An mir vorbei ziehen viele von Bangkoks Sehenswürdigkeiten, darunter die Universität, die königliche Akademie, die Marine-Schule, und mehrere mächtige und beeindruckende Tempel, darunter die beiden berühmtesten: der Wat Phra Kaew (Der Tempel des Jade-Buddhas mit dem Großen Palast) – fast eine eigene prunkvolle, goldglänzende Stadt hinter weißen Mauern, und der Wat Pho, der Tempel mit dem berühmten gigantischen liegenden Buddha, der schelmisch auf die vorbeifahrenden Schiffe zu schauen scheint.

Aber auch fast zusammengefallene armselige Blechhütten und futuristische Hochhäuser führen hier ein direktes nachbarschaftliches Leben. Eine Stadt der Gegensätze – ganz direkt und dicht.

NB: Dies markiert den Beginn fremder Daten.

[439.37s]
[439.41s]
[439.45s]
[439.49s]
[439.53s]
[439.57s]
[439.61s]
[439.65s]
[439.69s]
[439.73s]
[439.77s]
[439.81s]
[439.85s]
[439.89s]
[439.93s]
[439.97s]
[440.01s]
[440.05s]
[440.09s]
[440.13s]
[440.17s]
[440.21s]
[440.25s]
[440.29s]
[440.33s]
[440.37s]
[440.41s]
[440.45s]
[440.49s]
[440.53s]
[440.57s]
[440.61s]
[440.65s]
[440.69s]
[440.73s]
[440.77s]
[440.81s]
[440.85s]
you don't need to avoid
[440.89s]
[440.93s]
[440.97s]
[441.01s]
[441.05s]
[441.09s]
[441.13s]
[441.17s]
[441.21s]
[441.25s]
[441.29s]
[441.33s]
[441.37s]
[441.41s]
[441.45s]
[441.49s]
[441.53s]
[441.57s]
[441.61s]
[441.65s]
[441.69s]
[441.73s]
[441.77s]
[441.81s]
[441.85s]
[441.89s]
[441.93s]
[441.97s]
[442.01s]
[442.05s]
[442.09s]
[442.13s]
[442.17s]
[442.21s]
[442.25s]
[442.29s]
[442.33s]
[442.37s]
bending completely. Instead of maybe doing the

Nach einer guten dreiviertel Stunde ist Endstation in Sathon. Hier wandert man zwangsläufig durch ein riesiges Konsumparadies: ein alter Warenhausdistrikt wurde totchic in Restaurants und Ladenstraßen verwandelt. In amerikanischen Dimensionen. Und direkt davor am Tor: Ein buddhistischer Altar, wo die Kunden nach dem Shoppen (oder vorher) Opfergaben ablegen und beten. Ob das hilft angesichts buddhistischer Entsagung?

Ich wandere ein bisschen herum und überlege wie ich wohl wieder nach Hause komme. Meine Wahl fällt auf ein Motorradtaxi, da ich mir bei der Hitze lieber kein geschlossenes Fahrzeug und schweissnasse Kunstledersitze vorstelle. Nach einer Weile Handelei werden wir uns einig, ich bekomme einen klebrigen alten Helm aufgedrückt, der sich nicht festschnallen lässt, und los geht´s durchs Bangkoker Verkehrschaos. Ein halsbrecherisches Unternehmen, bei dem ich gelegentlich um meine Knie und Zehen fürchte, so knapp wie sich mein Fahrer mit dem Teil durch winzige Lücken manovriert. Aber luftig und spannend!

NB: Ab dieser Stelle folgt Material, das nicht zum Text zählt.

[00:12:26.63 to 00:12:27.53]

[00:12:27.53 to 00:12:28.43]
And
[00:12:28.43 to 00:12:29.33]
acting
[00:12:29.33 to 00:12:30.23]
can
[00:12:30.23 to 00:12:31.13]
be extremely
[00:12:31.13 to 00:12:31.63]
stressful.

Wir fahren durch die gesamte Bangkoker Innenstadt, Chinatown inklusive. Sehr spannend und gar nicht aufgemotzt für Touristen. Eher selbstbewusst, authentisch – und groß! Unglaublich bunt und quirlig, die Straßen noch mit rot-goldenen und lilanen Spruchbändern vom Neujahrsfest überspannt, man fährt fast wie durch einen Tunnel. Manchmal fahren wir so nah an den Garküchen vorbei, dass mir die mwürzigen Gerüche in die Nase steigen. Riecht sehr lecker!

Dann ein schicker Businessdistrikt, ein paar proppevolle Parks, alle ordentlich eingezäunt, mit wenig Bäumen, hauptsächlich Rasen. Weiter gehts, diesmal an der anderen Seite des Großen Palastes vorbei und all den anderen illustren Bauwerken – und dann hat sich mein Fahrer verirrt. Er klärt das in voller Fahrt mit einem ebenso rasanten Tuktuk-Fahrer und ich komme heil im Hotel an. Das war eine wirklich spannende Stadtrundfahrt!

Ein weiterer Abendspaziergang führt mich noch zu einem alten Fort mit Kanonen und einem weiteren vollen Park am Fluß: chillen, Ballspielen, lesen,klönen.. Plötzlich dröhnende Musik aus Lautsprecherboxen auf einer Karre: ein smarter Thai in hautengem Dress turnt auf einer Treppe vor und unten turnt ein buntes, überwiegend weibliches Volk von 18 bis 70 quietschend vor Vergnügen mit. Aerobic mal anders. Das nenne ich Volkssport. Und gratis!

In einem kleinen Restaurant auf der Rambuttri noch ein leckeres Glasnudelgericht und ein abendlicher Bummel heimwärts – was für ein Tag! Gute Nacht Bangkok!